- Born: 1973 (age 52–53)
- Education: University of Leeds
- Employer(s): Costain Group Transport for London

= Isabel Coman =

British civil engineer

Isabel Coman is a British civil engineer who is Director of Engineering and Asset Strategy, Transport for London. She previously worked at Costain Group, where she was responsible for the Bond Street and Paddington station upgrade works ahead of the Elizabeth line. She was elected a Fellow of the Royal Academy of Engineering in 2025.

== Early life and education ==
Coman was born in London. Her father was a solicitor and her mother worked for the British Library. She studied civil engineering at the University of Leeds. At the time, only 15% of her course were women. After graduating, she worked for Balfour Beatty as a site engineer for the A1/M1 link road project. She completed a design placement at Arup Group, where she specialised in geotechnical engineering.

== Research and career ==
Coman worked for Costain Group on High Speed 1. She worked on Crossrail, and in particular a tunnelling bid that linked London Paddington and Farringdon. Together with Skanska, Coman successfully bid for the first stage of upgrade works at Bond Street station. She directed the station upgrade, which was delayed because of changes in the approach to Bond Street. The project had various design stages, and was complicated by the streets of Mayfair above, where residents and business owners had complex opinions. Bond Street station was completed in 2012, and Coman went on maternity leave.
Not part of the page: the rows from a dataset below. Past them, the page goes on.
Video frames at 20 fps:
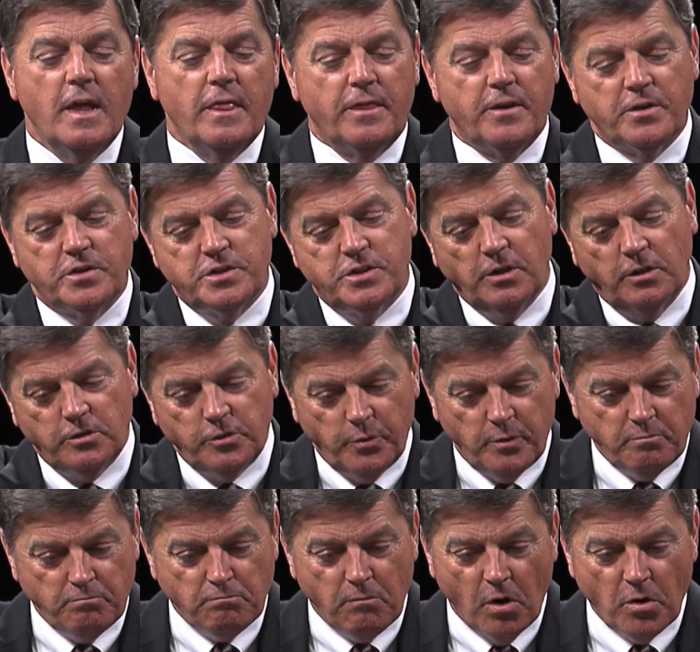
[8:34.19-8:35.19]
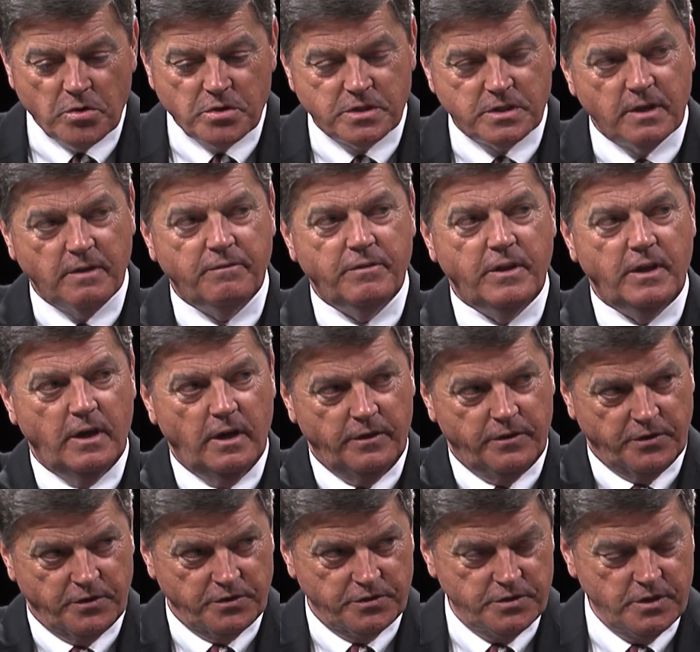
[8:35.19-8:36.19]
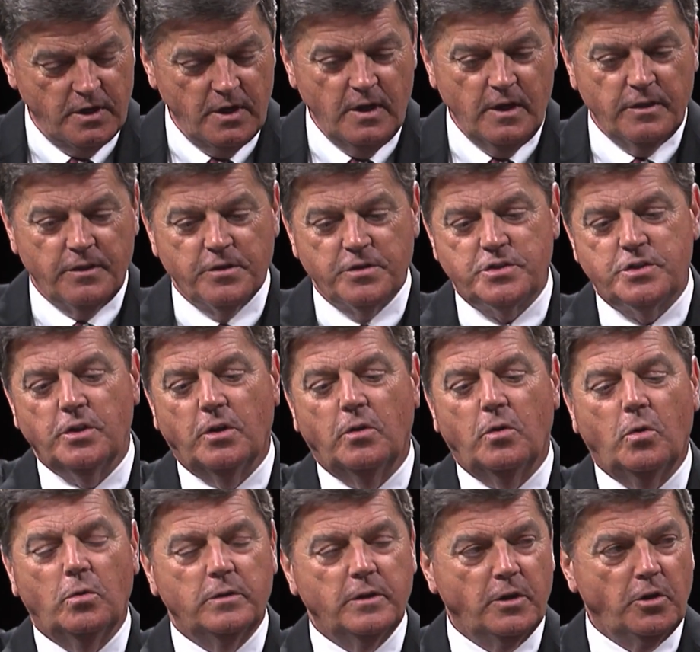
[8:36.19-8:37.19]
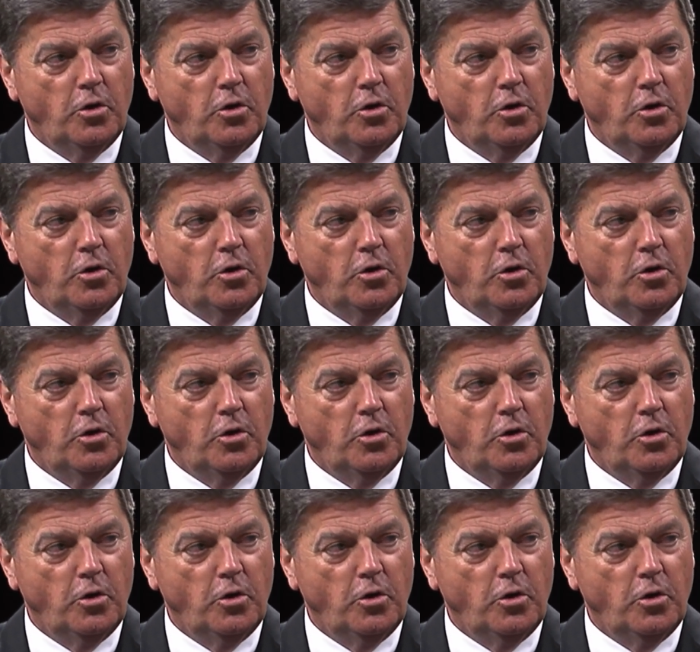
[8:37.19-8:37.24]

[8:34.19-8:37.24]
they're still doing most of the others. They're still holding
Coman eventually moved to Paddington station, where she was responsible for the central covered section. This involve an elaborate sequence of work, including installing power supplies, redesigning the roof and managing dynamic supply chains. They used sound waves to test piles of concrete and minimise any potential vibrations. Coman does not believe digital railway works will have much impact on construction, and strives to balance architectural and environmental requirements with engineering demands.

Coman was appointed to a venture board for Costain in 2016, where she was made responsible for the full Crossrail programme, and eventually for High Speed 2. Coman became Head of Estates and Capital Projects at the Palace of Westminster. Coman was appointed Director of Engineering and Asset Strategy at Transport for London.

Coman was elected Fellow of the Institution of Civil Engineers in 2010 and Royal Academy of Engineering in 2025.